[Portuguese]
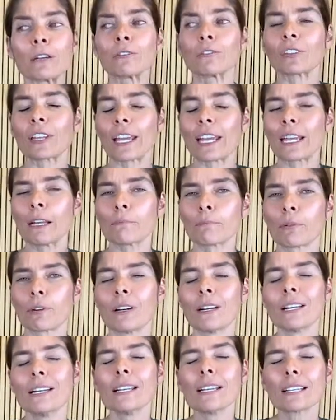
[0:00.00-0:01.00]
tenho
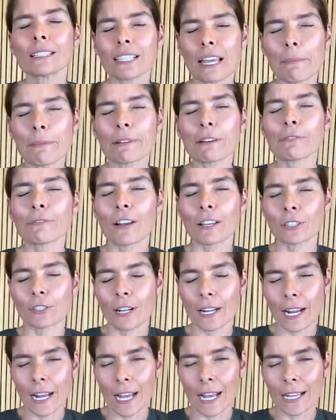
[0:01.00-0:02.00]
tempo. Sabe o que eu
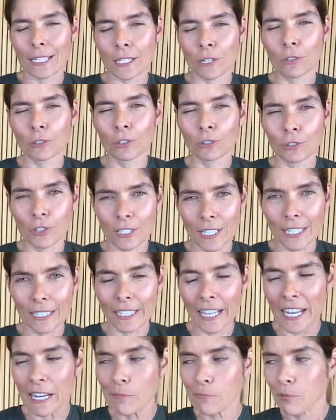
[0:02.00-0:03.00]
faço lá em casa quando eu tô
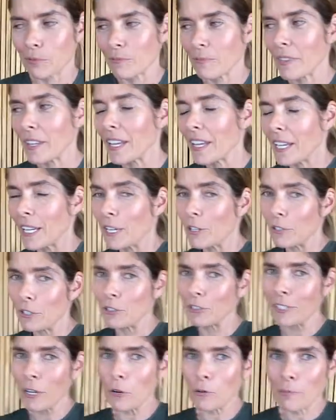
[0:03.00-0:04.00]
sem tempo? Eu
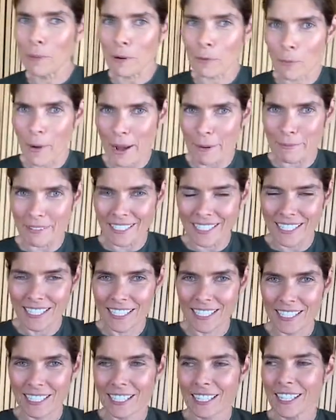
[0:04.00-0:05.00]
ligo na Urban
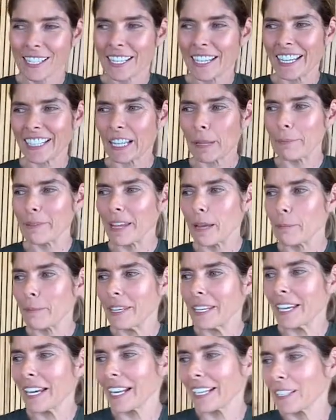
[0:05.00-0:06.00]
Remedies, que é da minha
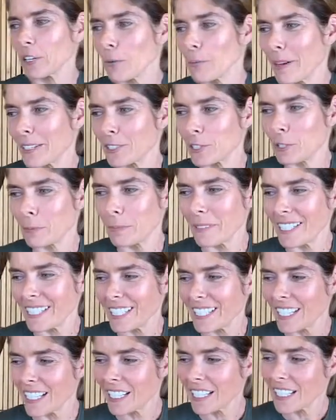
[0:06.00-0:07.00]
amiga lá da Roberto
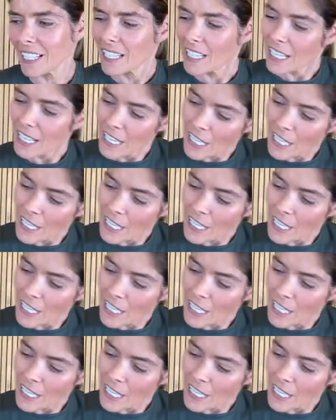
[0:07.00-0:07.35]
Suplicy,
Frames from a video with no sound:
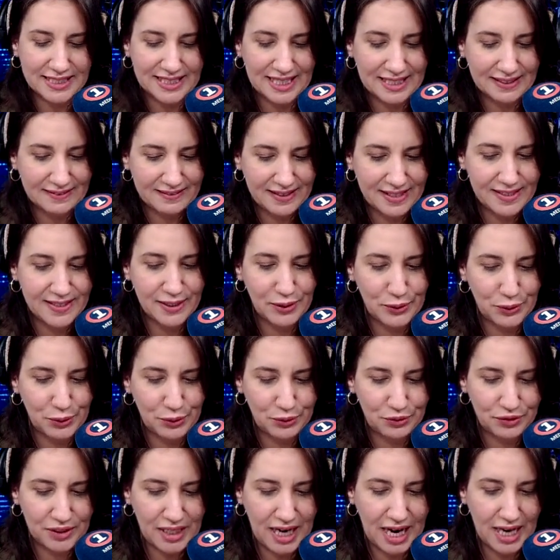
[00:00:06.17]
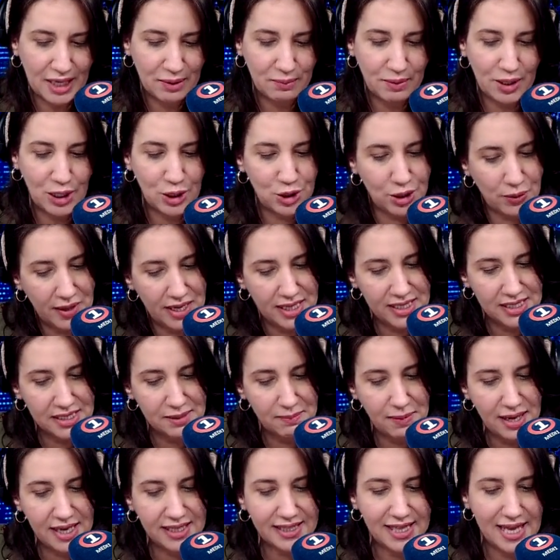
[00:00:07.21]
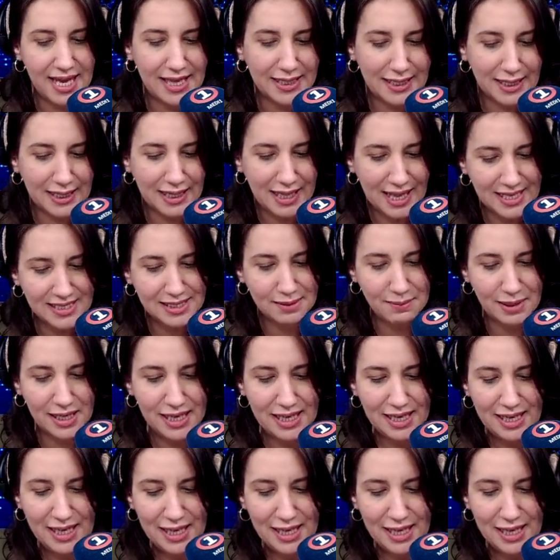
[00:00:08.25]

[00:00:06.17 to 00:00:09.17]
ينتصر في حرب الجوائز بعد أن انهزم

__DESCRIPTION OF THE TASK__
Starting at the line that holds "[0:03.00-0:04.00]", copy each line exactly through the end of the material above, keeping both ends and dropping the pictures.

__FINISHED EXERCISE__
[0:03.00-0:04.00]
sem tempo? Eu
[0:04.00-0:05.00]
ligo na Urban
[0:05.00-0:06.00]
Remedies, que é da minha
[0:06.00-0:07.00]
amiga lá da Roberto
[0:07.00-0:07.35]
Suplicy,
Frames from a video with no sound:
[00:00:06.17]
[00:00:07.21]
[00:00:08.25]

[00:00:06.17 to 00:00:09.17]
ينتصر في حرب الجوائز بعد أن انهزم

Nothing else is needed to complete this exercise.